### [Activity]
Every entry below must be transcribed word for word, and the images must be left out.

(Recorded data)
+--
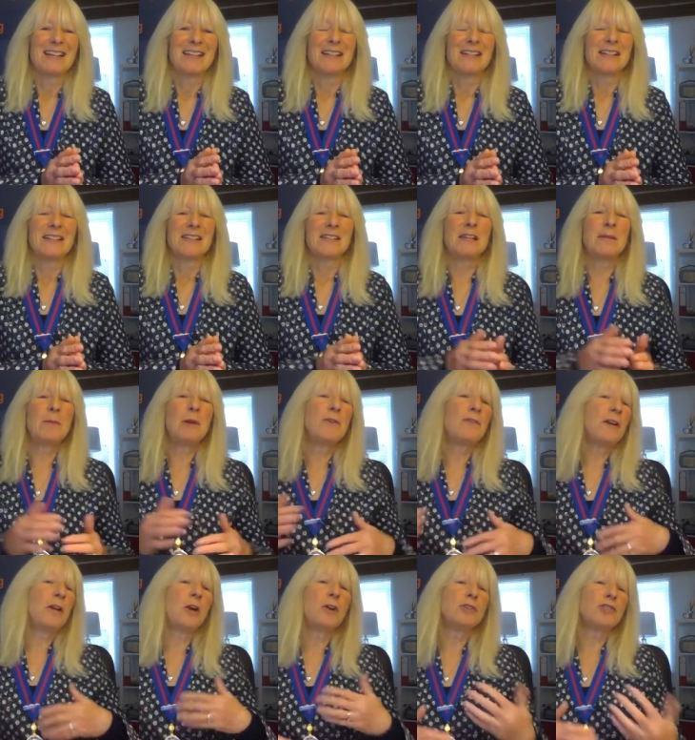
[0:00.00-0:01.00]
So
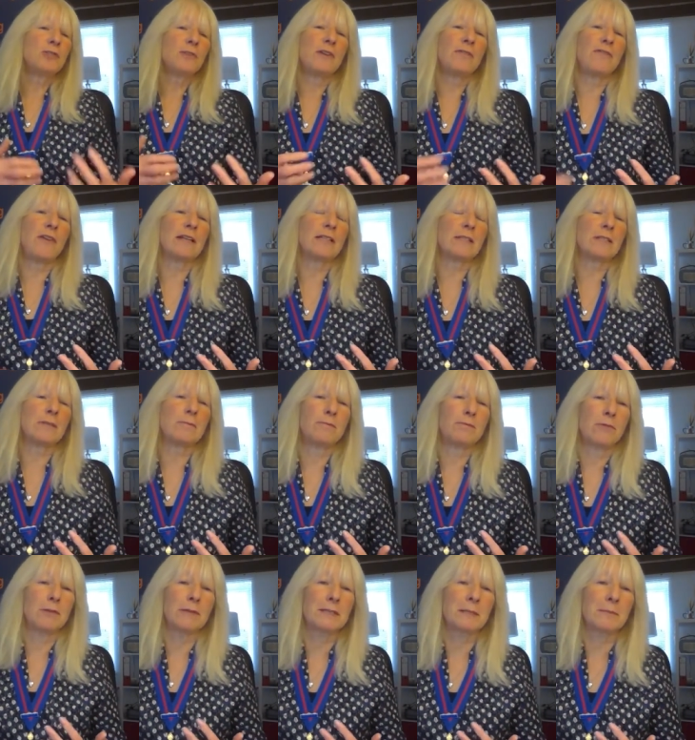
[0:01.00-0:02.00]
moving on to Invest and
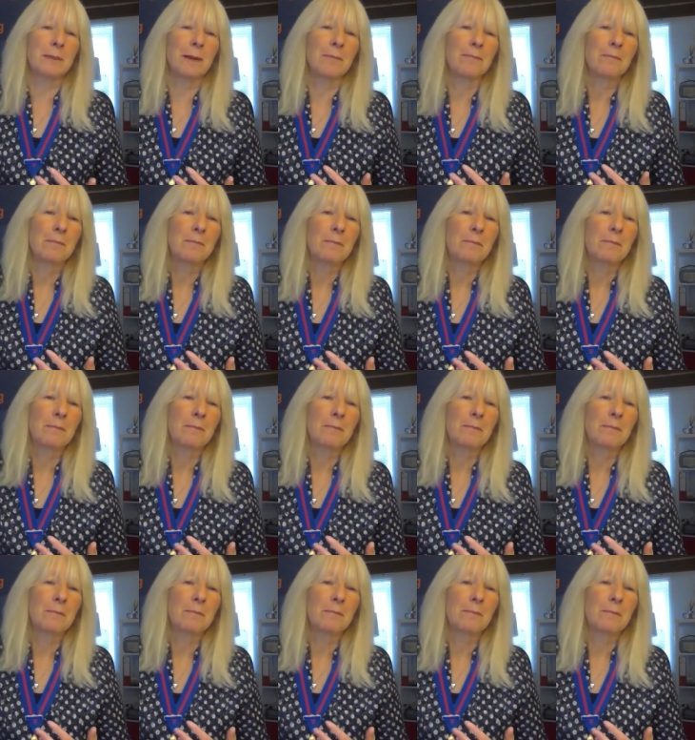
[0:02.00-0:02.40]
Prosper.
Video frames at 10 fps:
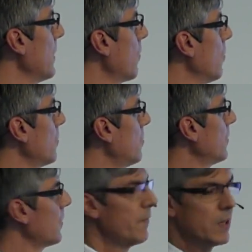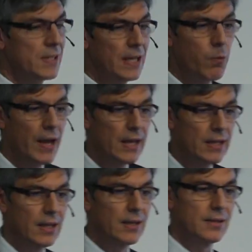in a constructivistic way,
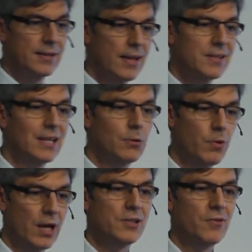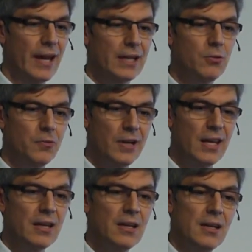in the sense that we are trying to
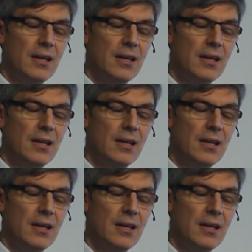really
+--
### [Reply]
[0:00.00-0:01.00]
So
[0:01.00-0:02.00]
moving on to Invest and
[0:02.00-0:02.40]
Prosper.
Video frames at 10 fps:
in a constructivistic way,
in the sense that we are trying to
really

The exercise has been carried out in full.